- RECORDS FOR PROCESSING:
++++++++++++++++++++
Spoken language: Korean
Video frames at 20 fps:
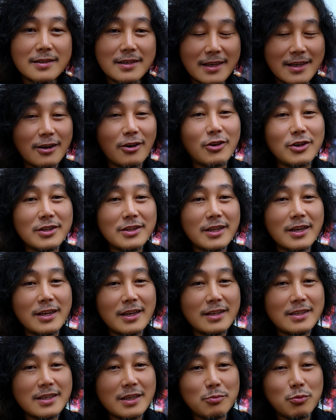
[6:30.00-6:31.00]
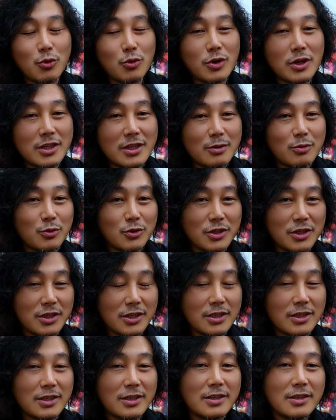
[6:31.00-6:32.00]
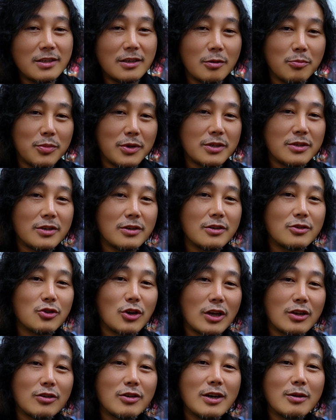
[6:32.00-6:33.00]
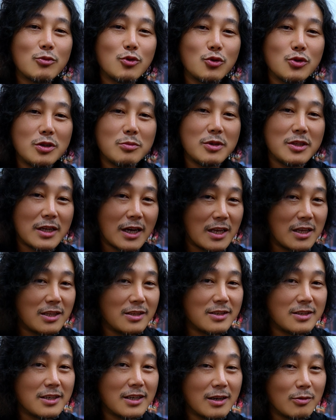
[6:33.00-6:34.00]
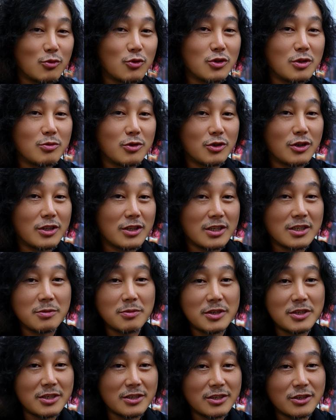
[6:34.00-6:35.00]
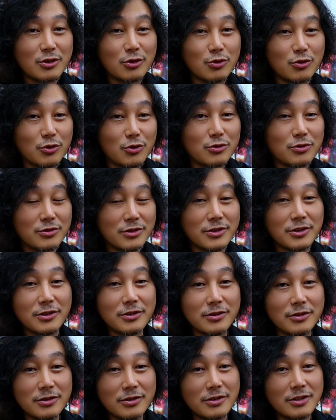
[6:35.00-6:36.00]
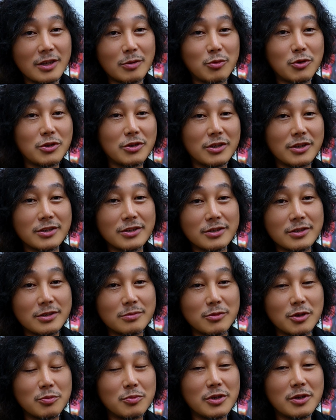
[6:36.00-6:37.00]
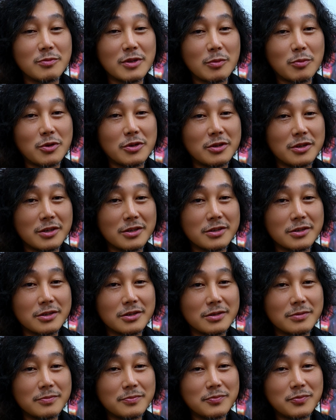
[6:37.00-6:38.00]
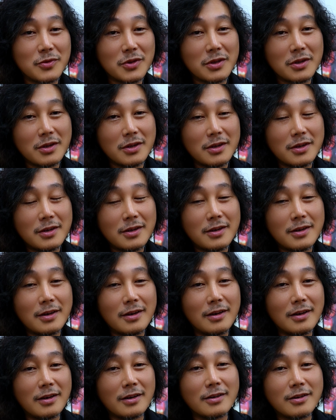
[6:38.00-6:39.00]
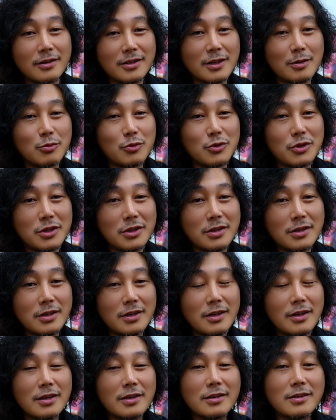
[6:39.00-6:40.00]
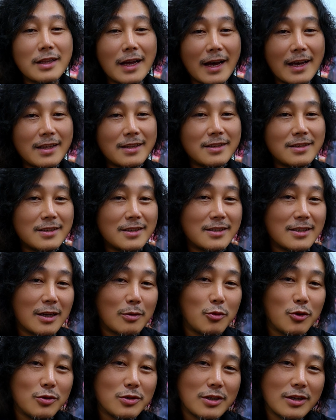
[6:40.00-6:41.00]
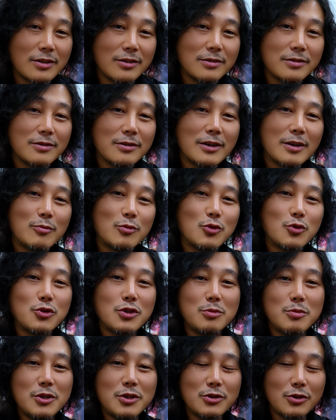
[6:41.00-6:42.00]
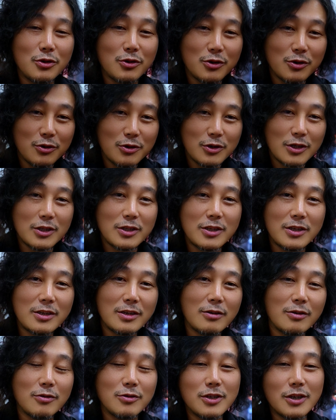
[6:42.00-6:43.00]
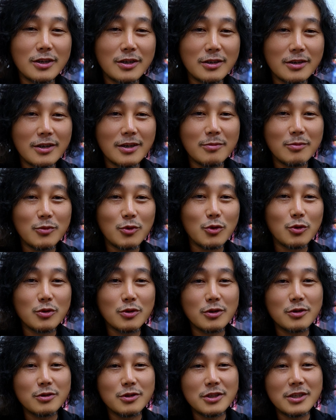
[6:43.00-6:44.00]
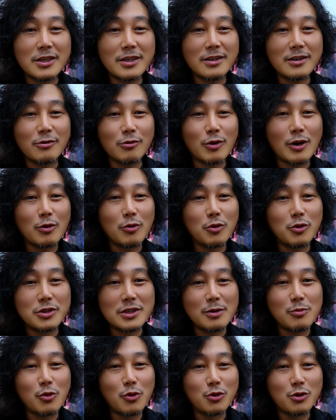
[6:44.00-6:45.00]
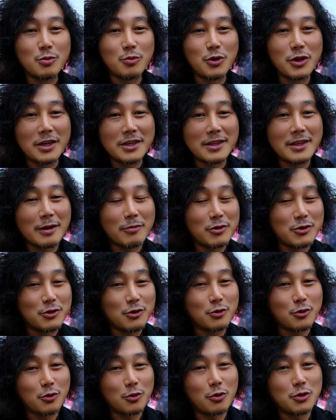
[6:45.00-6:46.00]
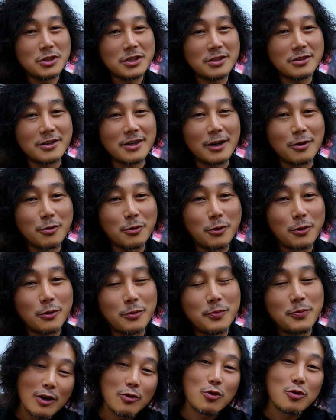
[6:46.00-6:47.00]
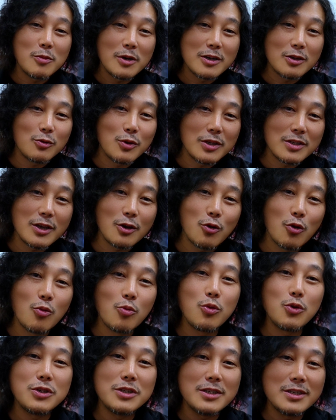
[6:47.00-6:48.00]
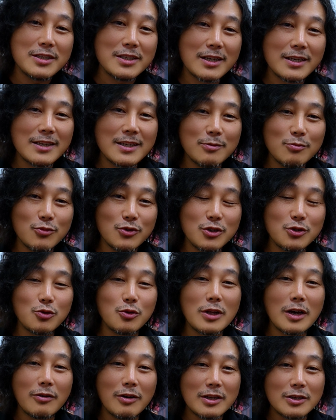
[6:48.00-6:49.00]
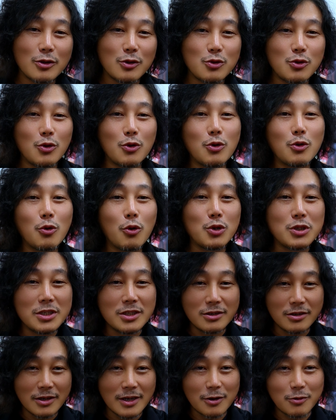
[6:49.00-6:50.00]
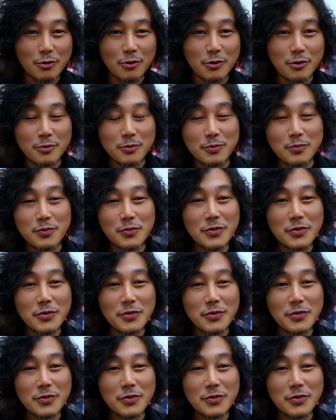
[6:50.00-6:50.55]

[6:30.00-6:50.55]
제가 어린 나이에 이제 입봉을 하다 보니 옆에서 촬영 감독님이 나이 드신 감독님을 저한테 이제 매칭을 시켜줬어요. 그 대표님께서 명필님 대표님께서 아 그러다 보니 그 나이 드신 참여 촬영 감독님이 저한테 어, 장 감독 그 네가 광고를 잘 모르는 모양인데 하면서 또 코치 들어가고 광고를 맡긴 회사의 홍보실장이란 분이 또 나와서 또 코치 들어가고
++++++++++++++++++++
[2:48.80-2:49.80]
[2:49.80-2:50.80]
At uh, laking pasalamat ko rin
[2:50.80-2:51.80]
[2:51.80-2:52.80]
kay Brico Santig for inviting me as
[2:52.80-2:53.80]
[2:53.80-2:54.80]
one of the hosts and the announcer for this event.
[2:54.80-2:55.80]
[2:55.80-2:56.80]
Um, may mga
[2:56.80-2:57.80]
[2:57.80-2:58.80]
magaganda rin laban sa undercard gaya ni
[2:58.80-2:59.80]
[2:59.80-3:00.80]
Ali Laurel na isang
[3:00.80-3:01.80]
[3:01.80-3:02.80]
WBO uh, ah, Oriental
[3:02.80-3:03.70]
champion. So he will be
++++++++++++++++++++
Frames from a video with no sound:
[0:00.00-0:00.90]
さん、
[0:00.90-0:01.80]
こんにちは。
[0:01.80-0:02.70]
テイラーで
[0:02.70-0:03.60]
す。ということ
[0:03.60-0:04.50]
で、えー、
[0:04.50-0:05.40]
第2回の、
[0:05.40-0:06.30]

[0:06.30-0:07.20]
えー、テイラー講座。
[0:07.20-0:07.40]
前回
++++++++++++++++++++
- TASK INSTRUCTIONS: Look above for the line with "Spoken language: Korean" and the line with "[6:46.00-6:47.00]"; set down those two lines and all lines between them exactly, without pictures and without anything else.

- OUTPUT OF THE TASK:
Spoken language: Korean
Video frames at 20 fps:
[6:30.00-6:31.00]
[6:31.00-6:32.00]
[6:32.00-6:33.00]
[6:33.00-6:34.00]
[6:34.00-6:35.00]
[6:35.00-6:36.00]
[6:36.00-6:37.00]
[6:37.00-6:38.00]
[6:38.00-6:39.00]
[6:39.00-6:40.00]
[6:40.00-6:41.00]
[6:41.00-6:42.00]
[6:42.00-6:43.00]
[6:43.00-6:44.00]
[6:44.00-6:45.00]
[6:45.00-6:46.00]
[6:46.00-6:47.00]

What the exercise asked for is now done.